L’AI exerçait ses fonctions de façon légitime tout au long de la série d’événements qui se sont soldés par la collision. Il avait appris que la TC no 1 conduisait un véhicule arborant des plaques d’immatriculation non autorisées et il avait donc des motifs valables d’intercepter le véhicule pour infraction à l’alinéa 12 (1) d) du Code de la route.
Il est également manifeste que, tout au long des événements, l’AI a manœuvré son véhicule de police avec la prudence et le soin nécessaires pour assurer la sécurité du public. Il a suivi la Nissan à une vitesse raisonnable et a ensuite activé son équipement d’urgence. Rien ne permet non plus de croire que l’agent a conduit son véhicule d’une façon qui aurait amené la TC no 1 à percuter la Hyundai. La TC no 1 a eu toutes les possibilités d’éviter la collision, mais, pour une raison quelconque, elle a tout de même heurté la Hyundai.
Pour les raisons susmentionnées, il n’y a pas lieu de porter des accusations criminelles contre l’AI dans cette affaire et le dossier est clos.
Date : Le 17 mars 2025
Approuvé électroniquement par
Joseph Martino
Directeur
Unité des enquêtes spéciales
Notes
- 1) Sauf indication contraire, les renseignements fournis dans cette section reflètent les renseignements fournis à l’UES au moment de la notification. Ils ne reflètent pas nécessairement les faits constatés par l’UES dans le cadre de son enquête. [Retour au texte]

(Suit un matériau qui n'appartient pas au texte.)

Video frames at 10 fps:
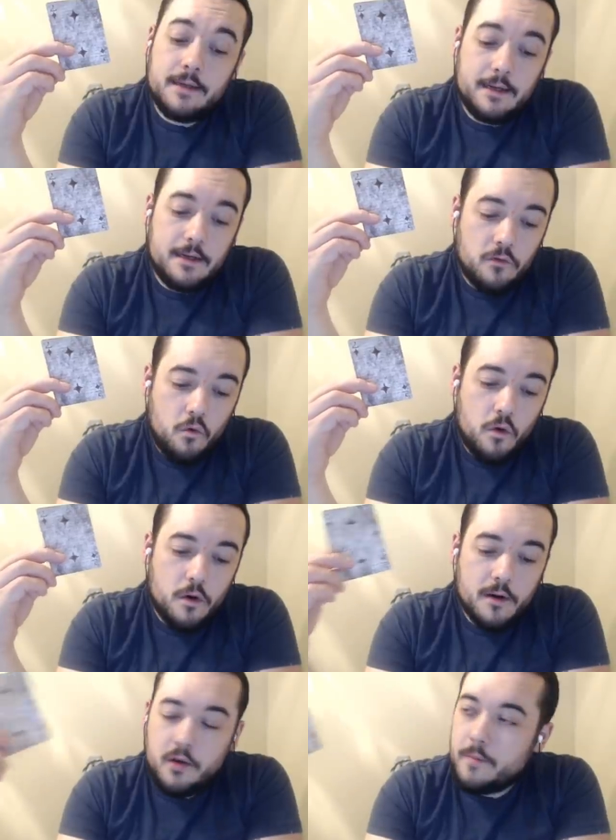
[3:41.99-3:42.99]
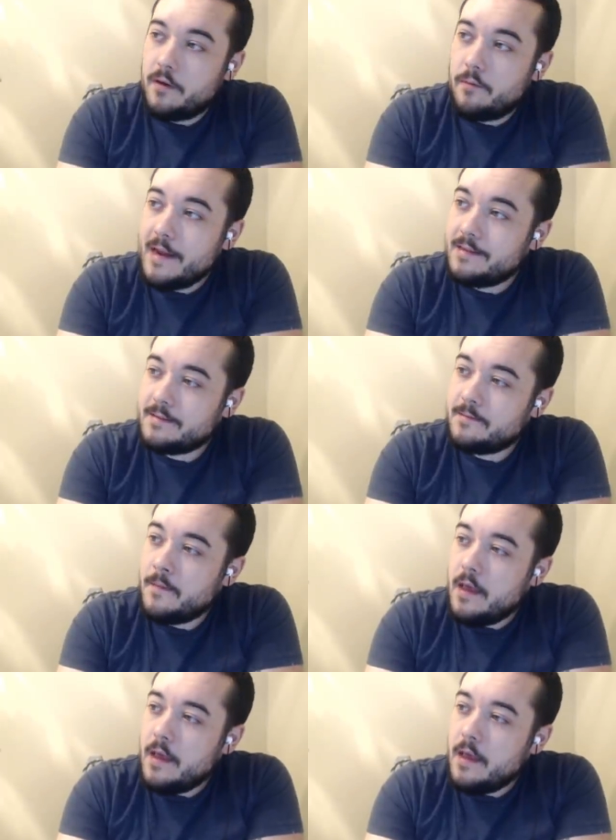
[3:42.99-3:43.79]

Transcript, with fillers: uh, or it could be a raise.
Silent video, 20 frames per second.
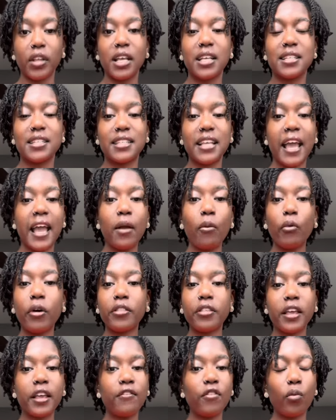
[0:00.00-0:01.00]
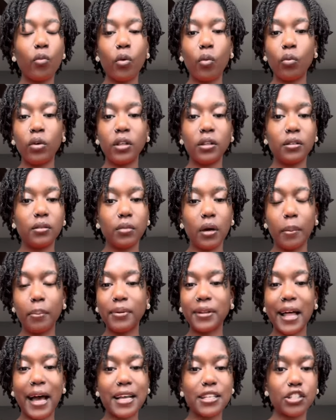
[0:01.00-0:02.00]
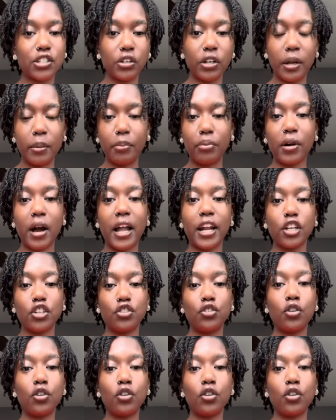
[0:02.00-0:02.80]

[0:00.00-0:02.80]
Same with even when we apply certain products.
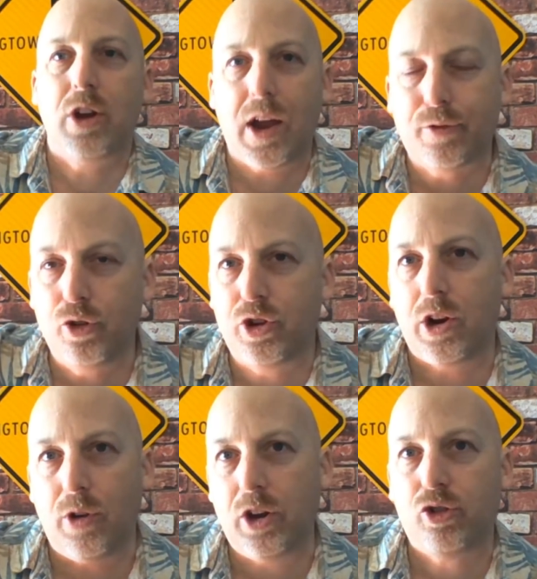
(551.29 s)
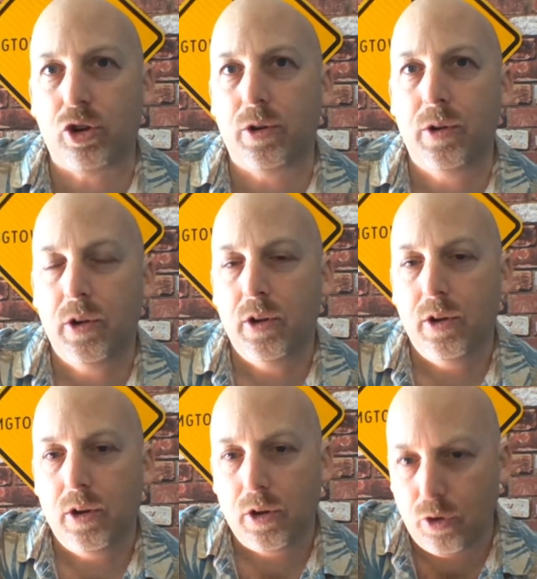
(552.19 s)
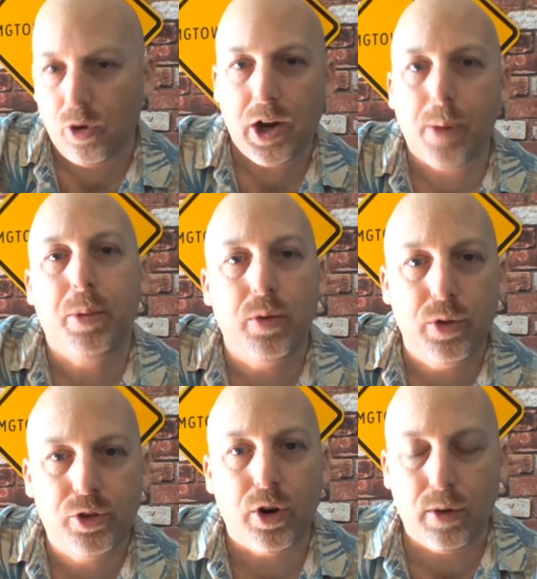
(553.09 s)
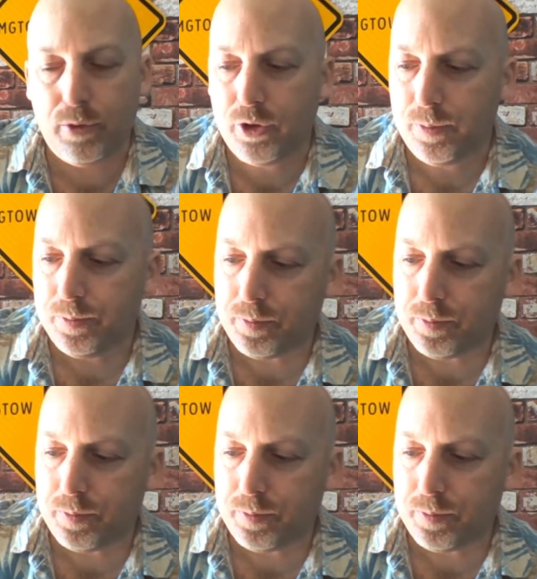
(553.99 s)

after generation growing up on reserves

- 2) Les documents suivants contiennent des renseignements personnels délicats qui ne sont pas divulgués, comme le prévoit le paragraphe 34 (2) de la Loi de 2019 sur l’Unité des enquêtes spéciales. Les principaux éléments des documents sont résumés ci-dessous. [Retour au texte]
Note:
La version originale anglaise signée du rapport fait autorité. En cas de divergence entre cette version et les versions anglaise ou française en ligne, la version originale anglaise signée du rapport l’emporte.